«Durch eine veränderte Rollen­erwartung profitieren alle»

Kind und Karriere unter einen Hut zu bringen, fordert. Leichter gelingt es, wenn Eltern sich Erwerbs- und Familienarbeit ausgewogen teilen. In Zeiten des Fachkräftemangels profitiert davon auch die Wirtschaft. Inwiefern, erklärt Alkistis Petropaki, General Manager von Advance.

Interview: Simona Stalder / Bilder: Cyrill Matter | aus dem Magazin «ZH» 2/2024

Alkistis Petropaki, General Manager Advance
Alkistis Petropaki, General Manager Advance

Alkistis Petropaki, sind Kinder in der Schweiz ein Karrierekiller?

Leider ist die Antwort häufig «Ja», auch wenn es traurig ist. Zahlen zeigen, dass die Karrieren von Männern insbesondere im Alter zwischen 31 und 40 Fahrt aufnehmen, während Frauen beruflich stecken bleiben. In diese Lebensphase fallen die meisten Beförderungen, oftmals jedoch auch die Familiengründung.

Wie wirkt sich eine Mutterschaft konkret auf die Karriere von Frauen aus?

Zunächst führt die Geburt eines Kinds bei Frauen zu einem Unterbruch der Erwerbstätigkeit. Danach kehren viele in einem Teilzeitpensum zurück. Einige Frauen entscheiden sich, ganz aus dem Berufsleben auszusteigen, zumindest für ein paar Jahre. Alles in allem kommt es zu einem Knick im Karriereverlauf, das berufliche Fortkommen verlangsamt sich. Betroffen sind davon auch lesbische Paare. Gemäss einer schwedischen Studie sind sie aber häufig paritätischer aufgestellt, weshalb es ihnen besser gelingt, ihr Einkommen nach einigen Jahren wiederzuerlangen.
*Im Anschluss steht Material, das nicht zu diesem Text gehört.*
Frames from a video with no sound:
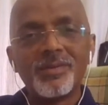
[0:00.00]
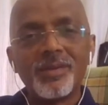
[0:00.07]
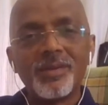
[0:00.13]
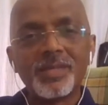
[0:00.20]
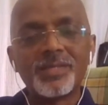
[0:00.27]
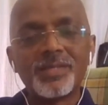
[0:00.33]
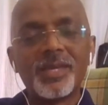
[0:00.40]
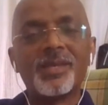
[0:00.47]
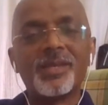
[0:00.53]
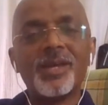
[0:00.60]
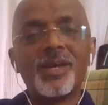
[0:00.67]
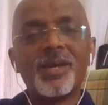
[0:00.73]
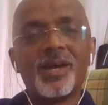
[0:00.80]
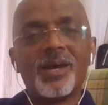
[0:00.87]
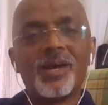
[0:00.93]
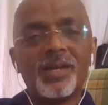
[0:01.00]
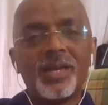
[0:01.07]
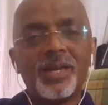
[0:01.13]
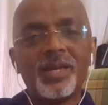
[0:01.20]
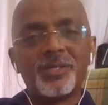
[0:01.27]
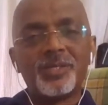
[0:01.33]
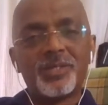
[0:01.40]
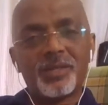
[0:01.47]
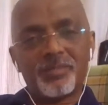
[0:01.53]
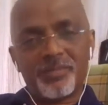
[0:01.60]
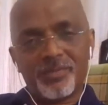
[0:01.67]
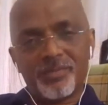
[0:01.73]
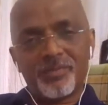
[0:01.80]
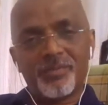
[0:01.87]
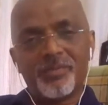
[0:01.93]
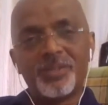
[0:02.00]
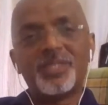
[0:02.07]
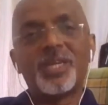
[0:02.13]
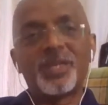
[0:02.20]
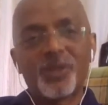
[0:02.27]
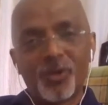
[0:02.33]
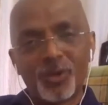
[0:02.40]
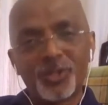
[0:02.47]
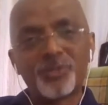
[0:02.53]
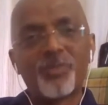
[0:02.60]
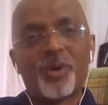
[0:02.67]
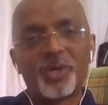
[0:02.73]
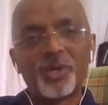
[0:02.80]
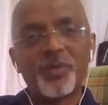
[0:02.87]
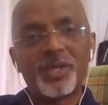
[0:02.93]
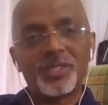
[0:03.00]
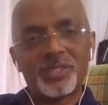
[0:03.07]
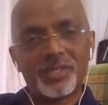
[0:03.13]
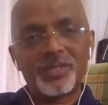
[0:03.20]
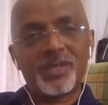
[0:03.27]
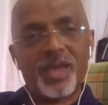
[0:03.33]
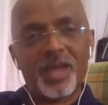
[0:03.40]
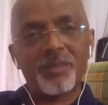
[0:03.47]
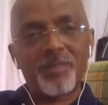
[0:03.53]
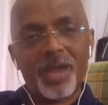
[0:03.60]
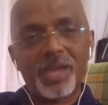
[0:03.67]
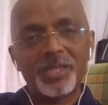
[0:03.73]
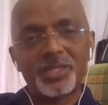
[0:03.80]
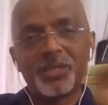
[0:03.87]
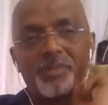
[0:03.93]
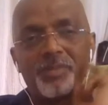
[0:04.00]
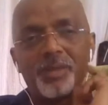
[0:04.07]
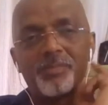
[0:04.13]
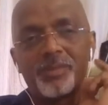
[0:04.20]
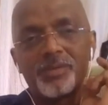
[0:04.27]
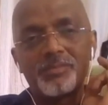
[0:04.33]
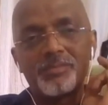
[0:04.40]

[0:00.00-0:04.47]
I said leadership, which includes motivation and managing people.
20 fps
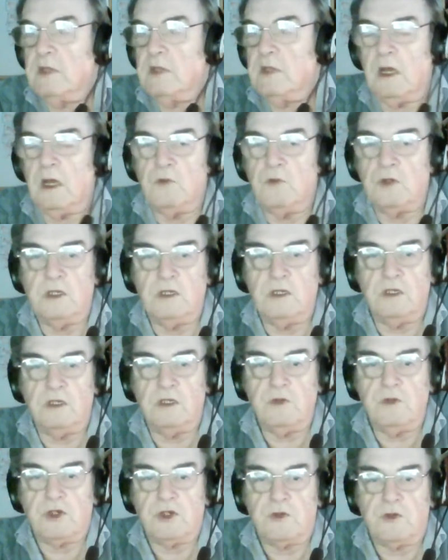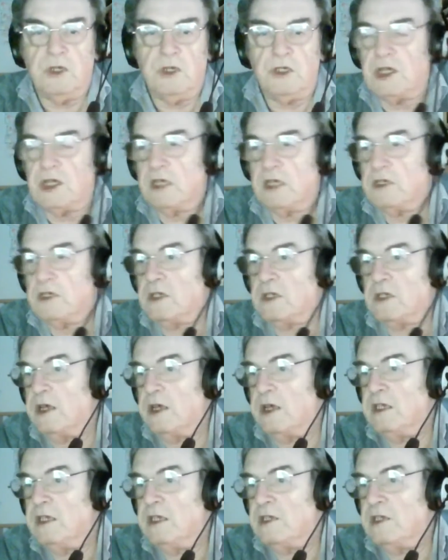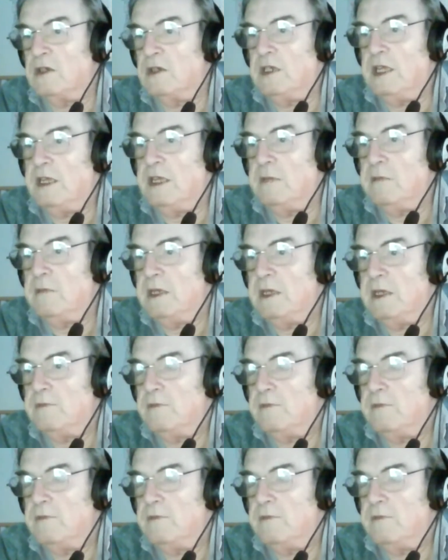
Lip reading: I wanted to do a screen share tonight and it's not letting me.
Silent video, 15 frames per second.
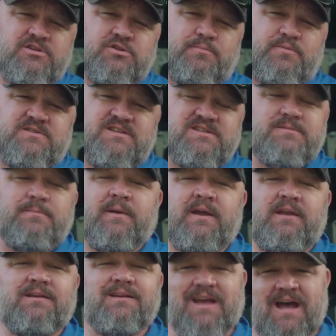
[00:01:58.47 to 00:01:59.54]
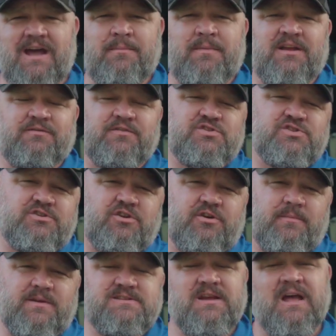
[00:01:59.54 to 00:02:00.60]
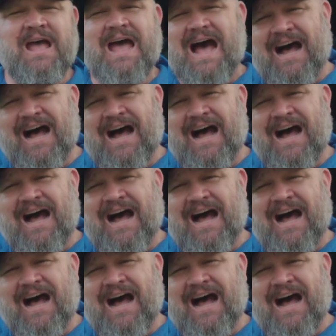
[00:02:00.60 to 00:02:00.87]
to participate in kayak bass fishing tournaments.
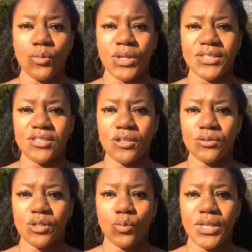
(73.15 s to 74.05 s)
We're
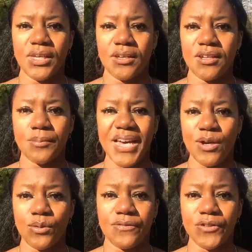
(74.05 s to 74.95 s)
told that we are not
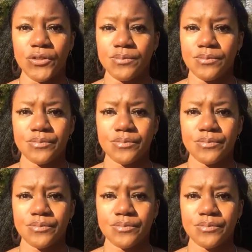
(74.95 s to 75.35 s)
powerful.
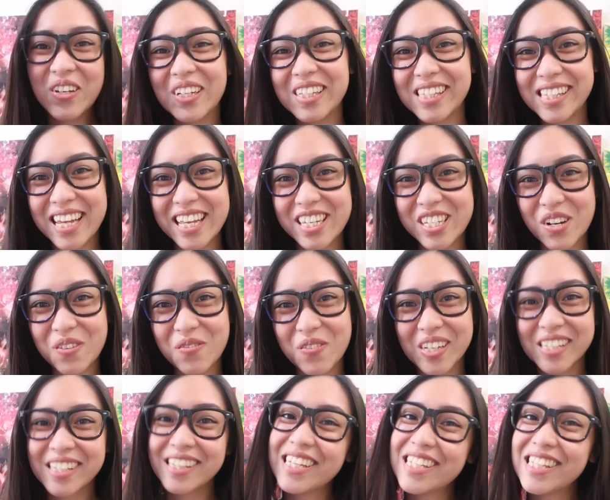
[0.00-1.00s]
Good day,
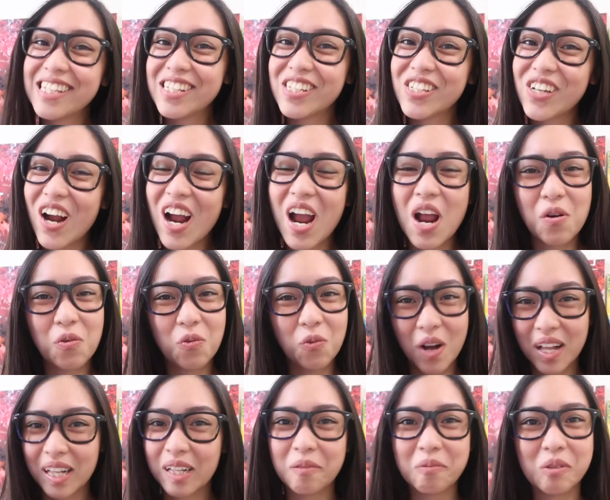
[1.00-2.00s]
JERbers. This is JER and
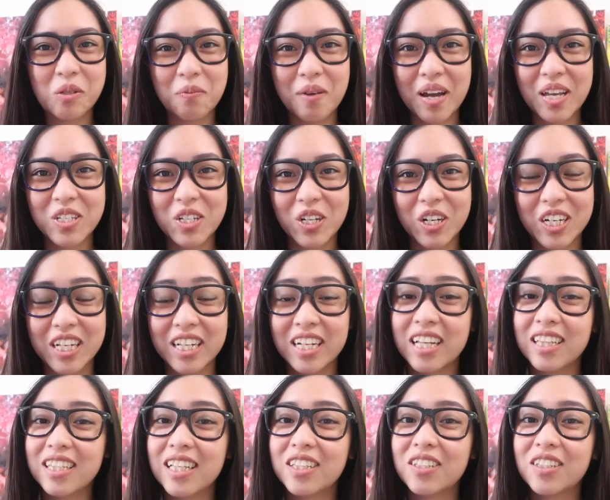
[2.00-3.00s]
welcome to my JERney.
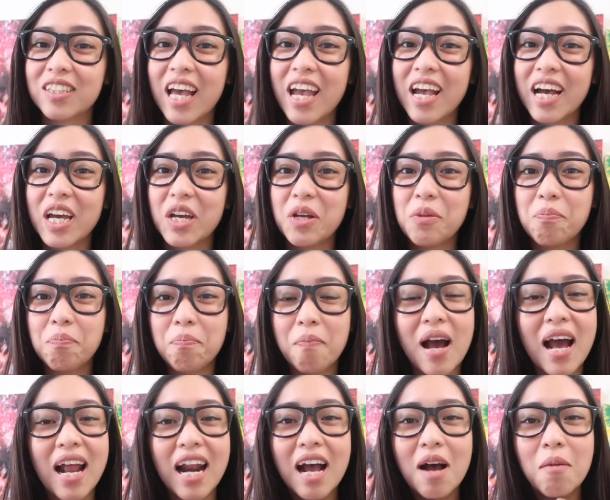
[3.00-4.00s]
Nandito tayo ngayon
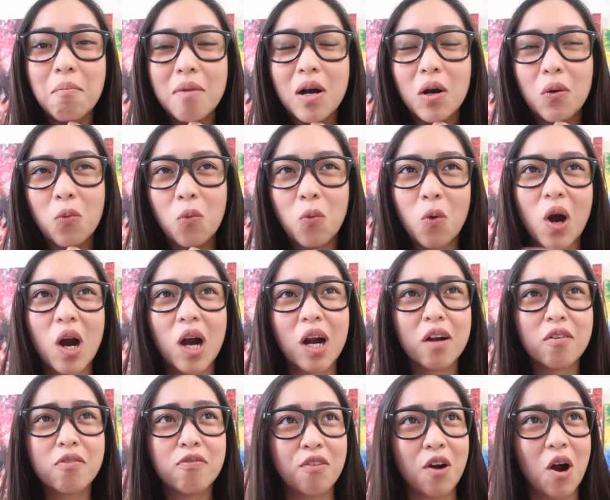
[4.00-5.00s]
para
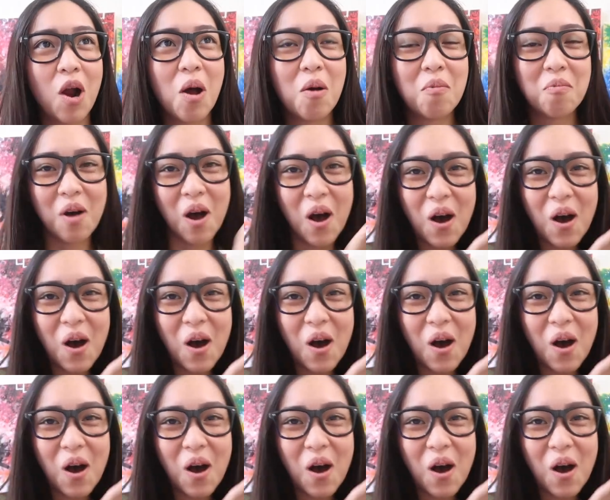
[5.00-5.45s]
mag-work from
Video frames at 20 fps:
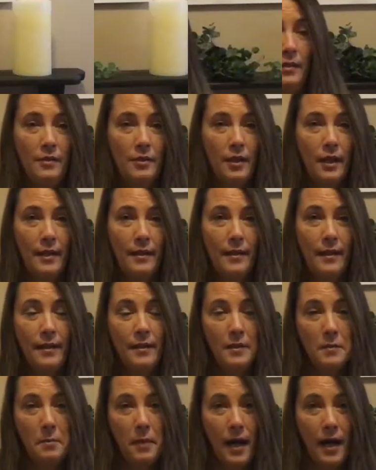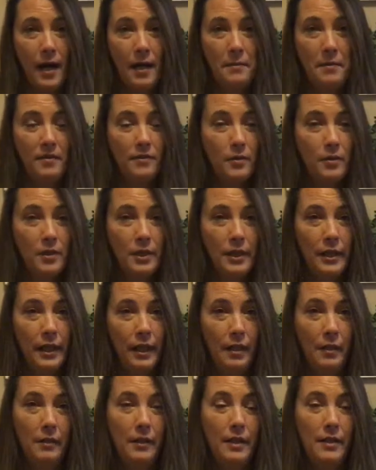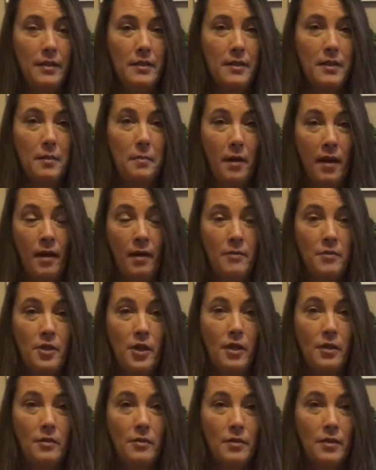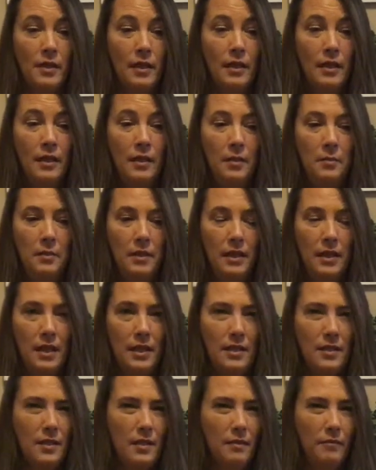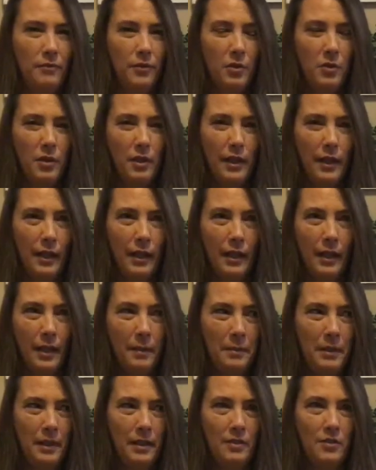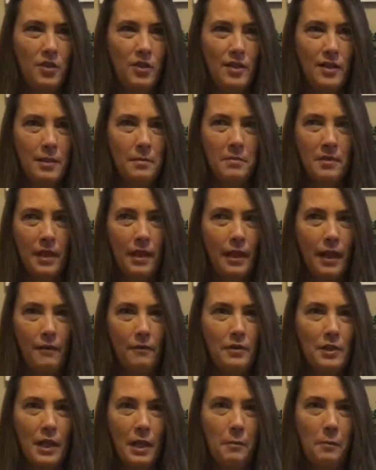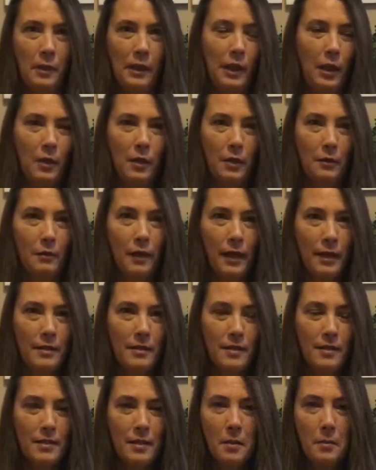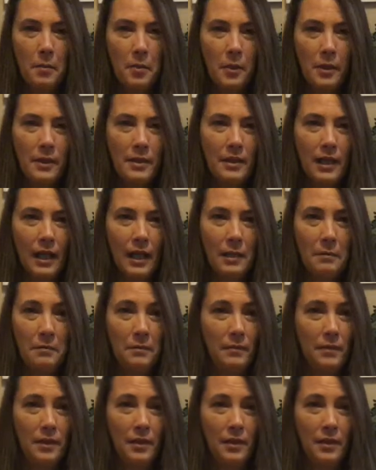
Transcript: Another great thing to buy before you go is the ponchos, because at Florida, it just seems like every time we go it rains at some point in time.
Weshalb wirkt sich eine Familiengründung so stark auf die Laufbahn von Frauen aus?

Weil man sich in der Schweiz noch stark an klassischen Rollenbildern orientiert und die unbezahlte Arbeit zu Hause mehrheitlich von Frauen übernommen wird. Ein entscheidender Punkt für die Karriereentwicklung ist nämlich das Arbeitspensum: Der Gender Intelligence Report hat ergeben, dass lediglich vier Prozent aller Beförderungen an Personen gehen, die weniger als 80 Prozent arbeiten. Gleichzeitig hat die Schweiz weltweit betrachtet den grössten Teilzeitgraben. Nirgendwo sonst arbeiten so viele Frauen in Teilzeit im Vergleich zu Vollzeit arbeitenden Männern.

Alkistis Petropaki

Alkistis Petropaki (57) ist General Manager von Advance, einem Zusammenschluss von rund 150 Schweizer Unternehmen mit dem Ziel, Frauen und Männer in der Arbeitswelt gleichzustellen und den Anteil von Frauen in Führungsfunktionen zu erhöhen. Petropaki studierte Wirtschaft an der École supérieure de commerce de Paris (ESCP) sowie Germanistik und Psychologie an der Universität von Athen. Sie war in führenden Positionen unter anderem für L’Oréal, Nestlé, Mövenpick, Lindt & Sprüngli sowie Yves Rocher tätig.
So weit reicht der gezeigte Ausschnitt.